Prometheus works by "scraping" metrics from HTTP endpoints exposed by your applications and Kubernetes components. It stores these metrics in a time-series database.

To make your application scrape-able by Prometheus, you need to:

  1. Expose metrics on an HTTP endpoint (commonly /metrics)
  2. Format the metrics in the Prometheus format
  3. Add the right annotations to your Kubernetes resources

Here's an example of a Pod with Prometheus annotations:

yaml
apiVersion: v1
kind: Pod
metadata:
name: example-app
annotations:
prometheus.io/scrape: "true"
prometheus.io/port: "8080"
prometheus.io/path: "/metrics"
spec:
containers:
- name: example-app
image: example-app:latest
ports:
- containerPort: 8080

Setting Up Grafana for Visualization

Grafana turns your metrics into visual dashboards.

Installing Grafana

bash
# Add Grafana Helm repository
helm repo add grafana https://grafana.github.io/helm-charts
helm repo update

# Install Grafana
helm install grafana grafana/grafana -n monitoring

Getting the Grafana Password

bash
kubectl get secret --namespace monitoring grafana -o jsonpath="{.data.admin-password}" | base64 --decode ; echo

Connecting Grafana to Prometheus

Once installed, you'll need to:

  1. Log in to Grafana UI
  2. Go to Configuration > Data Sources
  3. Add a new Prometheus data source with URL: http://prometheus-server.monitoring.svc.cluster.local

Creating Your First Dashboard

Let's create a simple dashboard to monitor CPU and memory usage:

  1. In Grafana, click "Create Dashboard"
  2. Add a new panel
  3. Use this PromQL query for CPU usage:
sum(rate(container_cpu_usage_seconds_total{pod=~"$pod"}[5m])) by (pod)
  1. Add another panel with this query for memory usage:
sum(container_memory_usage_bytes{pod=~"$pod"}) by (pod)
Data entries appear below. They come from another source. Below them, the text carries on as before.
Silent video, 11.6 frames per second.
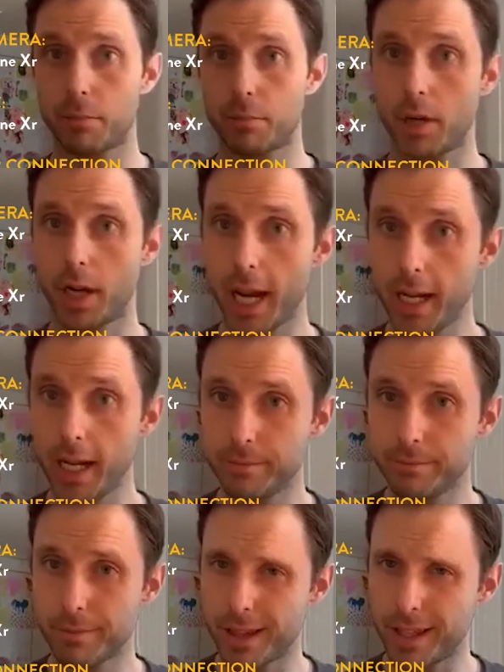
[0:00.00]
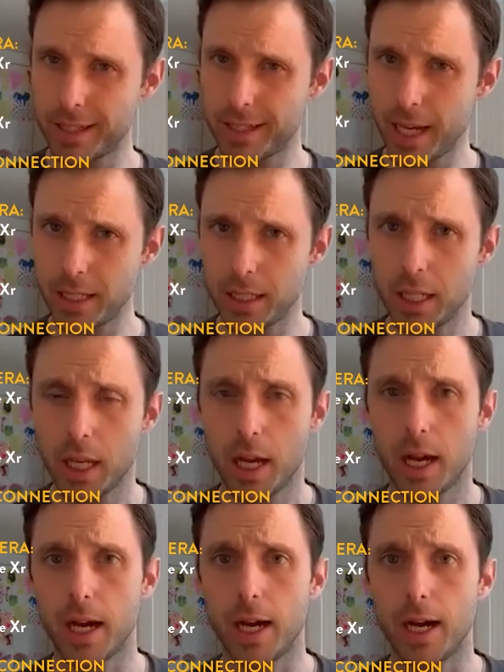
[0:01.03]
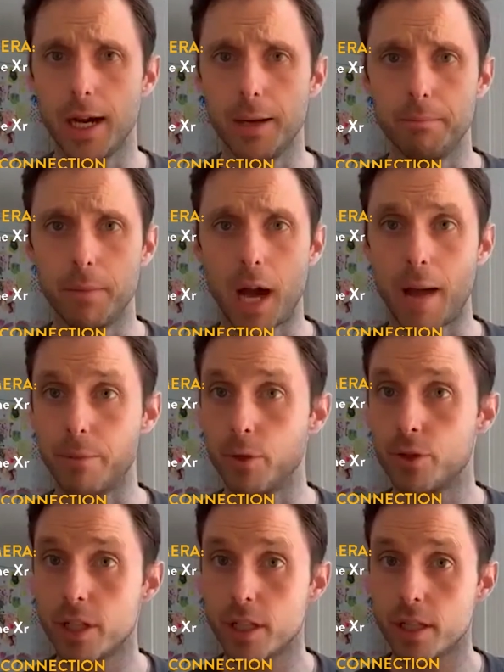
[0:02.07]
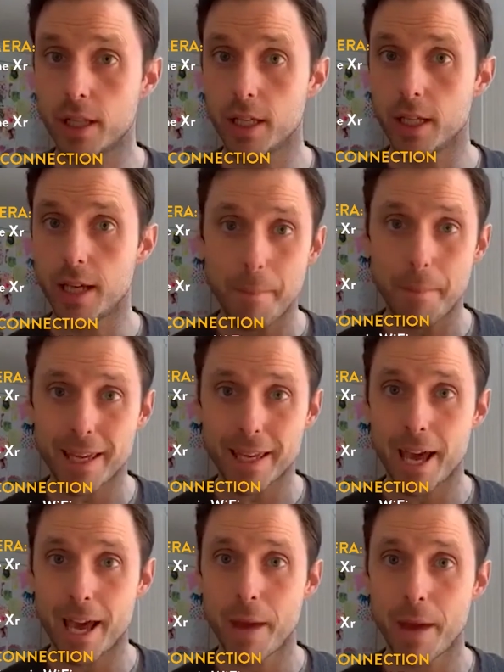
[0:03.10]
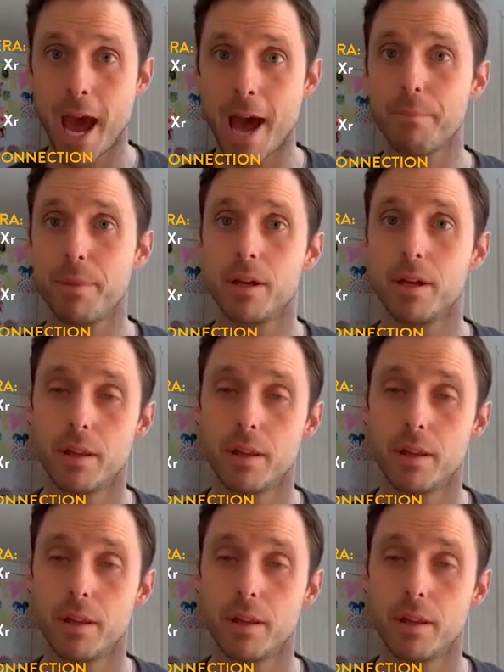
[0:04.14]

number eight. I think it's eight. Um, I'm using the EpocCam app.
Adding Alerting with AlertManager

AlertManager handles alerts sent by Prometheus and routes them to the right receiver (email, Slack, etc.).

Configuring AlertManager

Create an alertmanager.yaml configuration file:

yaml
global:
resolve_timeout: 5m

route:
group_by: ['alertname', 'job']
group_wait: 30s
group_interval: 5m
repeat_interval: 12h
receiver: 'email-notifications'

receivers:
- name: 'email-notifications'
email_configs:
- to: '[email protected]'
from: '[email protected]'
smarthost: 'smtp.example.com:587'
auth_username: 'alertmanager'
auth_password: 'password'

Creating Alert Rules in Prometheus

Alert rules tell Prometheus when to fire alerts. Here's an example rule:

yaml
groups:
- name: example
rules:
- alert: HighCPUUsage
expr: sum(rate(container_cpu_usage_seconds_total{namespace!="kube-system"}[5m])) by (pod) > 0.8
for: 5m
labels:
severity: warning
annotations:
summary: "High CPU usage detected"
description: "Pod {{ $labels.pod }} has high CPU usage for more than 5 minutes."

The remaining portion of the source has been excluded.